Inutile d'en rajouter sur le caractère prémonitoire des bouquins sortis du
Think Tank Clancy : son laboratoire de remue-méninges tourne à plein régime mais il semble désormais que ses productions soient hélas lus plus attentivement par les groupes terroristes islamistes que par les *spécialistes* du Pentagone ou de la Maison-Blanche.
Actualité mise à part, par son style, ce volume ne détonne pas dans la série : de tous les "produits dérivés" de Clancy,
Power Plays* est de loin le plus violent. Avec, là aussi un démarrage sur les chapeaux de roues qui plonge le lecteur aussitôt dans l'action : 7 octobre 2001, des terroristes répandent discrètement partout dans le monde un virus mortel qui infecte toute l'humanité... Jusque là, on pourrait croire à une resucée du "Fléau" de Stephen King ou de "
Rainbow Six". A un détail près, qui change tout : le virus est dormant et seule l'injection de microcapsules contenant des protéines spécifiques permet de l'activer. Bref, si le titre n'avait été pris, on aurait pu titrer l'épisode "Quand le Dormeur s'éveillera".
L'idée est d'une astuce diabolique puisqu'elle permet de "cibler" précisément les victimes et de se livrer ensuite au plus immonde des chantages : le mal n'apparaît que lorsque plusieurs facteurs déclenchant sont réunis et, qui plus est, il ne touche que des individus ou groupes d'individus au génome bien spécifique. Bref, du génocide sur mesure et parfaitement ciblé... une aubaine pour les factions politiques, mafias et autres extrémistes de tout poil qui se sont bien entendu rués sur le fournisseur, en l'occurence le méchant de la série (depuis l'
épisode précédent), l'immonde et insaisissable "Chat sauvage". Ses clients: antisémites, suprématistes blancs (déjà aperçus dans
NetForce 4, extrémistes noirs, fondamentalistes musulmans et jusqu'aux hommes d'affaires ou promoteurs immobiliers pressés de se défaire de rivaux ou de locataires encombrants, sans parler des clans rivaux des cartels de la drogue... Bref, on se bouscule au portillon. Y en aura-t-il pour tout le monde ?
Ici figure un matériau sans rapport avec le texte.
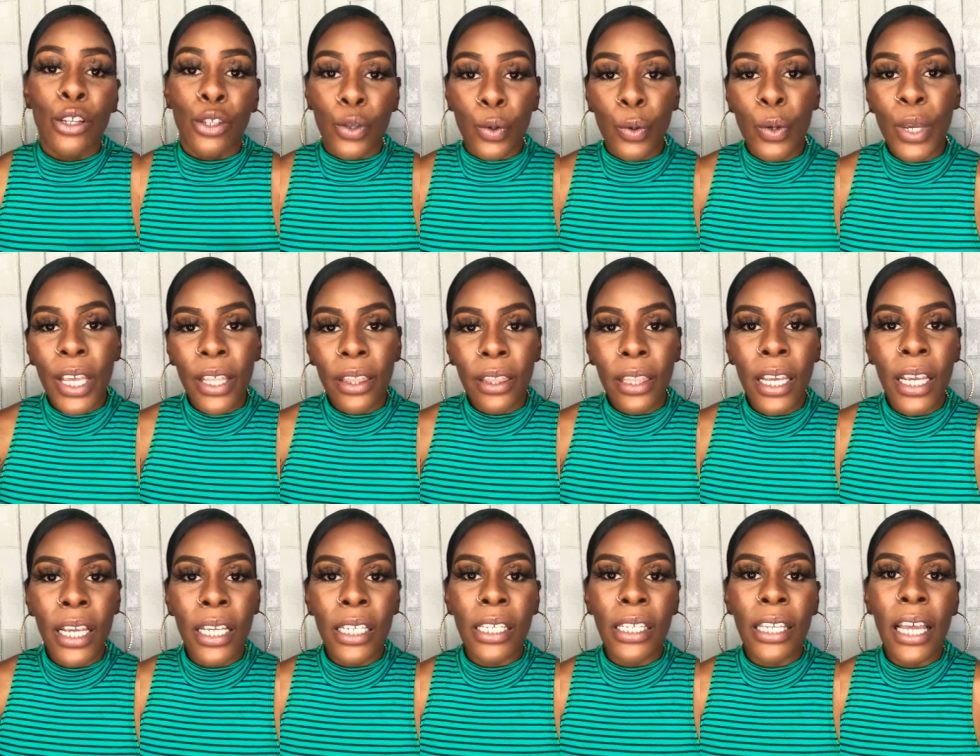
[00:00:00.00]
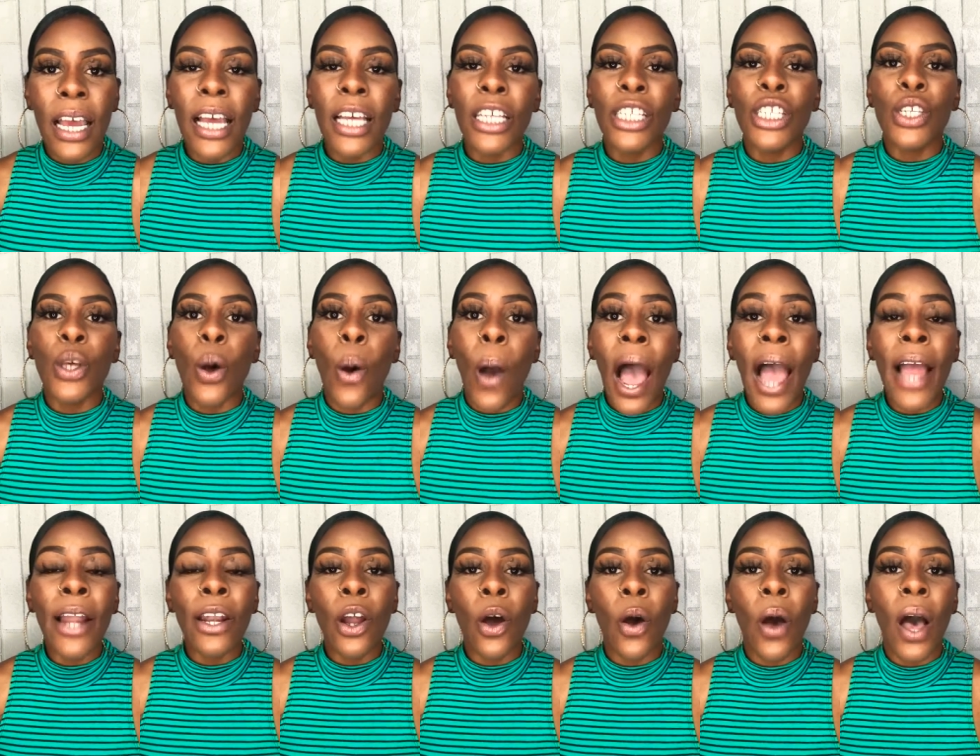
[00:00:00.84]
to get things done. So I
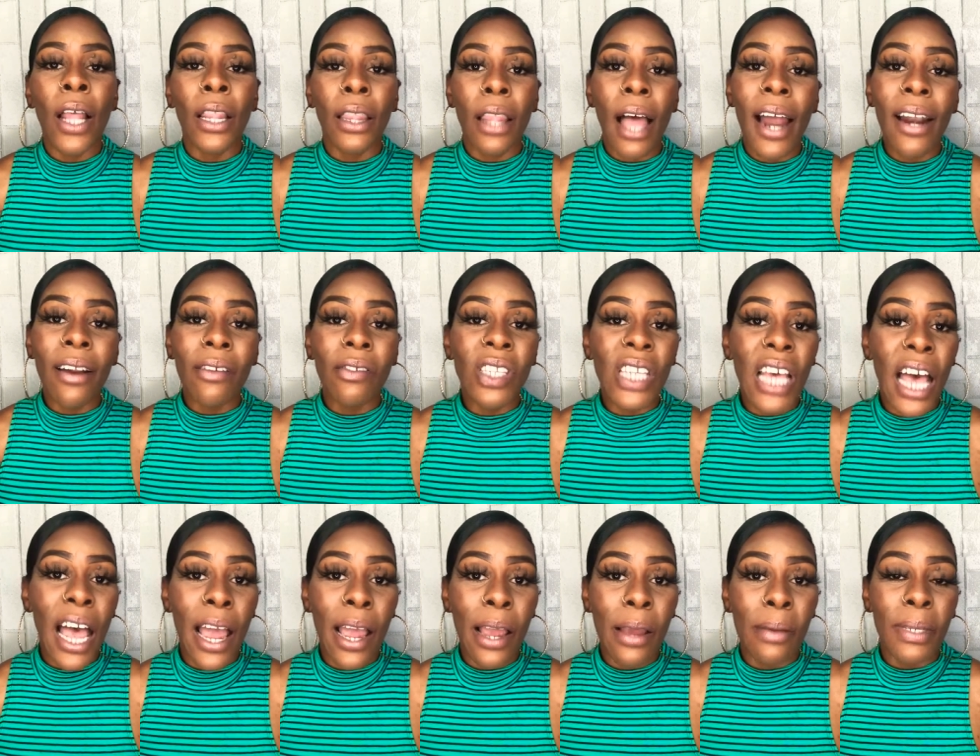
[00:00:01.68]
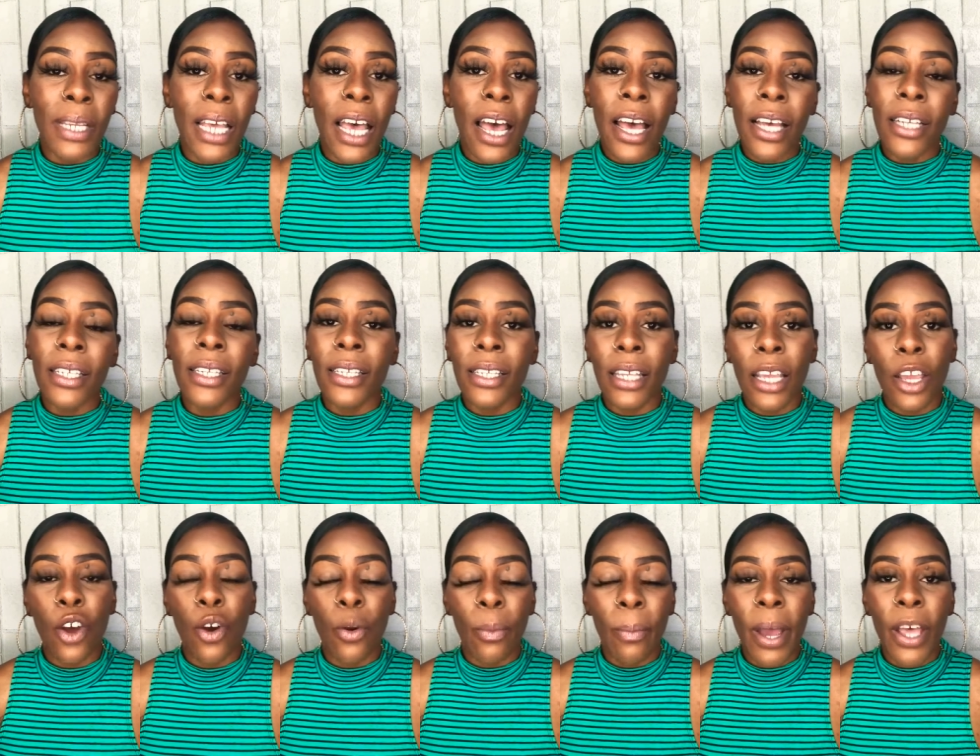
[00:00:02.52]
know a lot of times, us
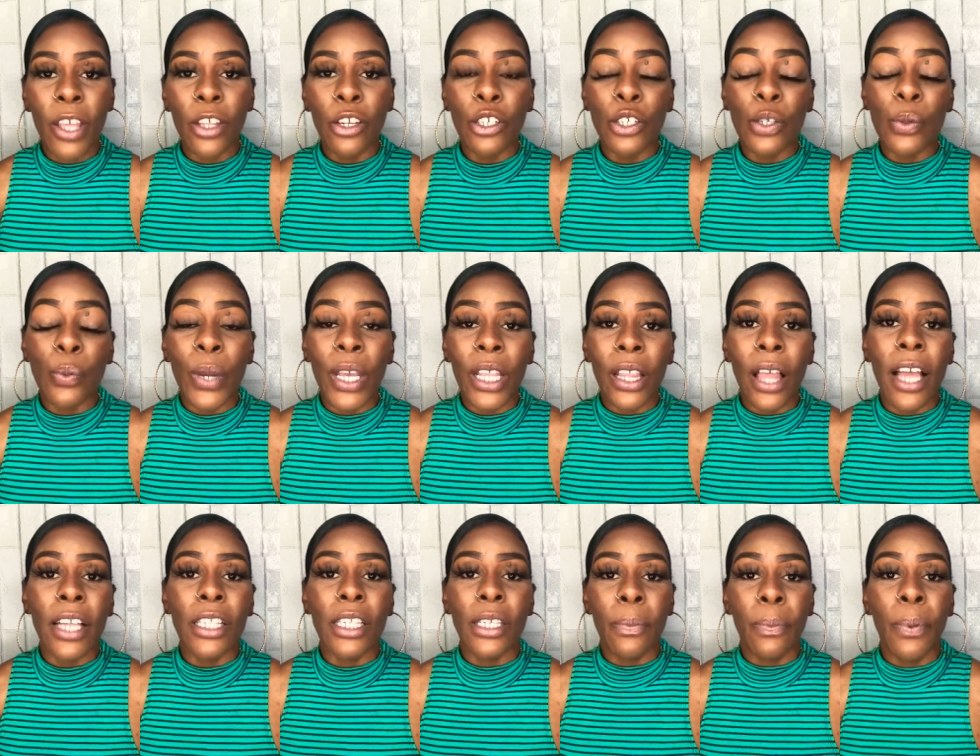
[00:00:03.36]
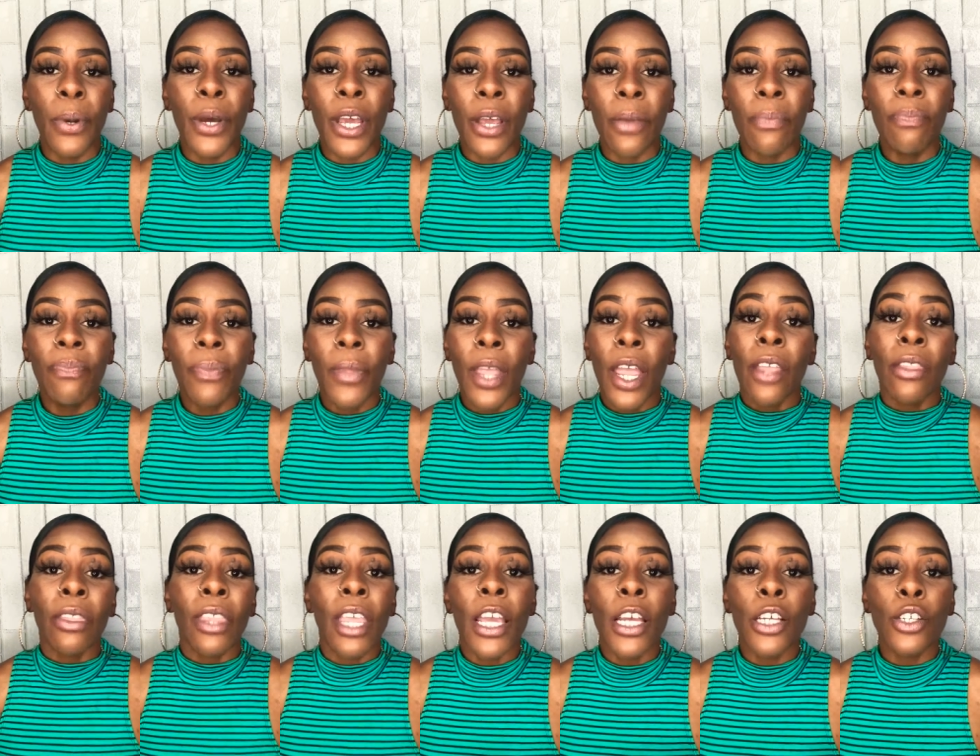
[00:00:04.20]
single mothers, we like to put
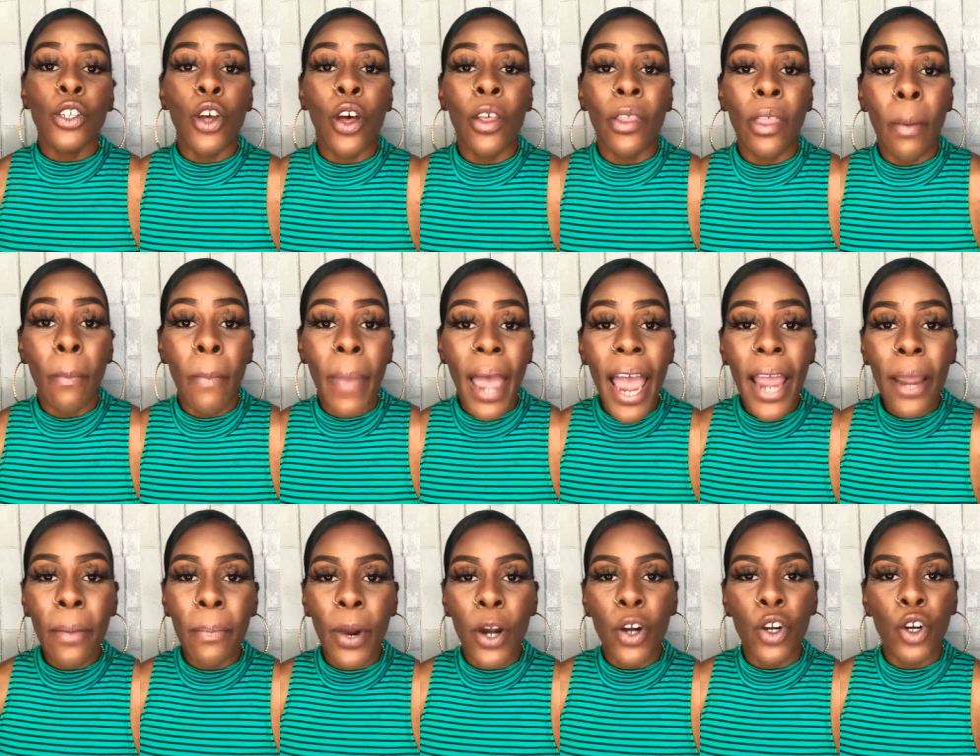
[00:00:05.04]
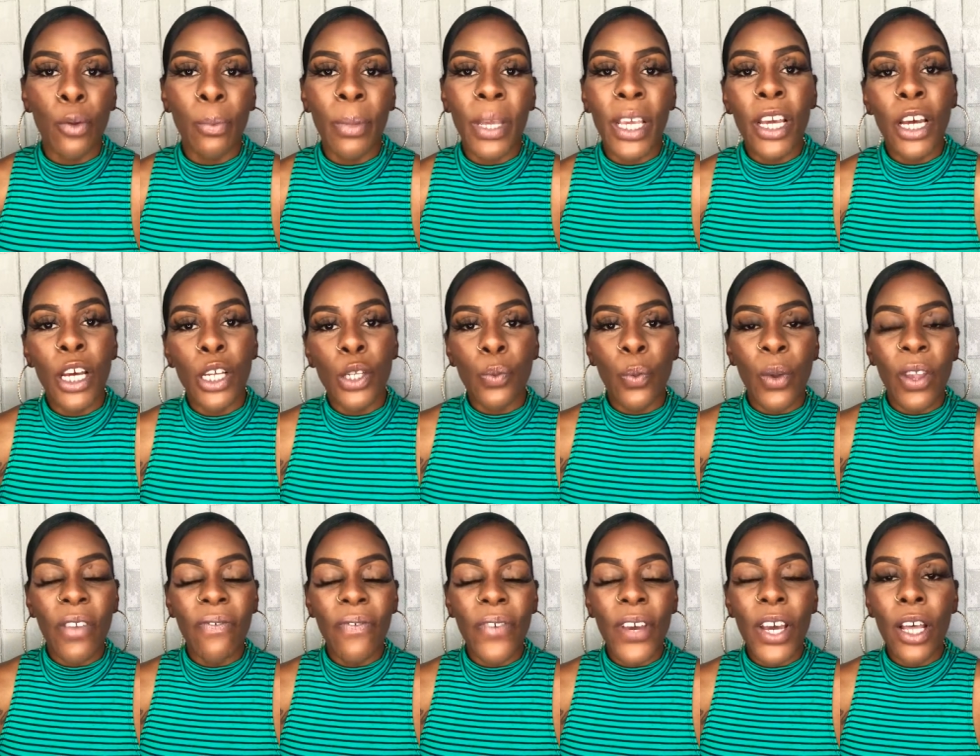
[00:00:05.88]
things on the back burner because we
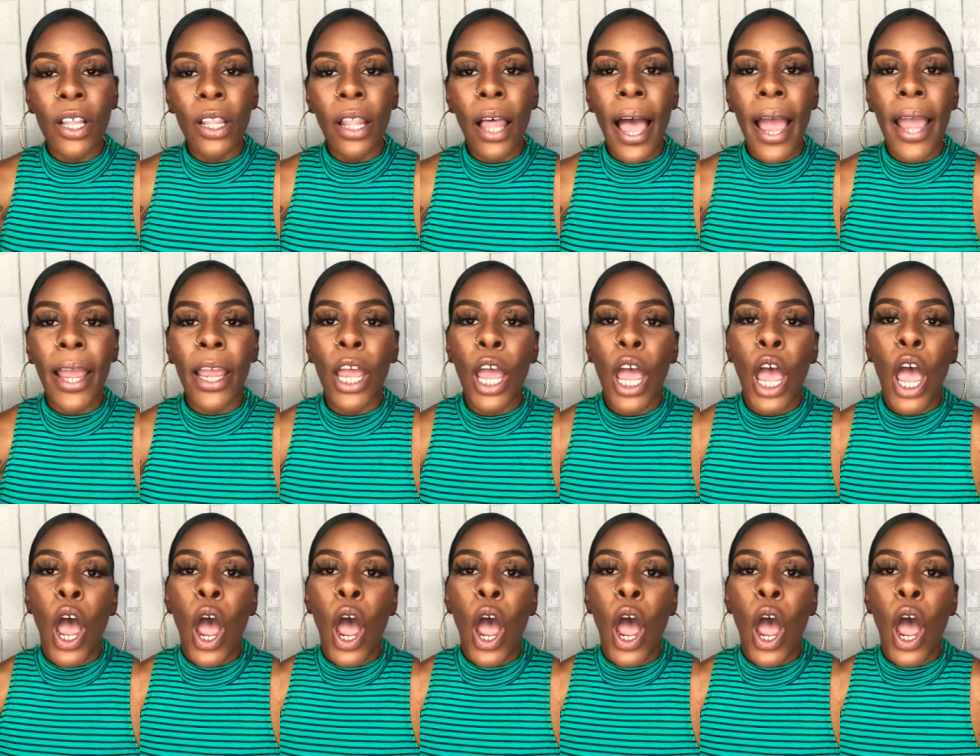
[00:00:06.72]
feel like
On regrettera juste que parfois le rythme se ralentisse. La faute en revient aux tics habituels à ce genre littéraire qui plombent l'action : présentation et retours obligés sur les personnages et le contexte de la série - Roger Gordian et ses sempiternels problèmes familiaux et professionnels, historique d'Uplink et résumé des épisodes précédents, sans oublier Thibodeau, Megan Breen, Pete Nimec et consorts avec leurs divers états d'âme... (du reste, inflation traditionnelle de toutes ces sagas à rallonge, le tome 4 fait carrément 100 pages de plus que les précédents.)
La tension remonte toutefois un brin quand Roger Gordian est à son tour atteint par l'infection. Bien évidemment, cela motive d'autant plus l'ensemble du personnel d'Uplink pour résoudre l'énigme et sauver la vie du patron... surtout quand ils découvrent que le coupable pourrait bien être une taupe infiltrée dans le personnel de sécurité.
Même si l'on peut regretter que le propos se réduise rapidement, de la menace d'une épidémie mondiale
(*) à un drame individuel d'envergure bien réduite (« Qui sauvera Roger Gordian ? »), par la faute de la vengeance personnelle d'un ponte sud-américain de la drogue, voici dans l'ensemble un bouquin qui se tient, grâce à une idée de base réellement machiavélique traitée sur le mode du suspense non sans un certain brio.
A propos de suspense, précisons que le récit s'achève le 23 novembre 2001. Comme ça, on
sait au moins (d'après Clancy alias Preisler) le temps minimum qu'il nous reste à vivre.
Power Games est une série imaginée par Tom Clancy et Martin Greenberg, écrite par Jerome Preisler.
Fiche originale rédigée le 13/9/2000. Mise à jour le 20/10/2001. Epreuves corrigées le 21/11/2001. Bouquin en librairie en janvier 2002.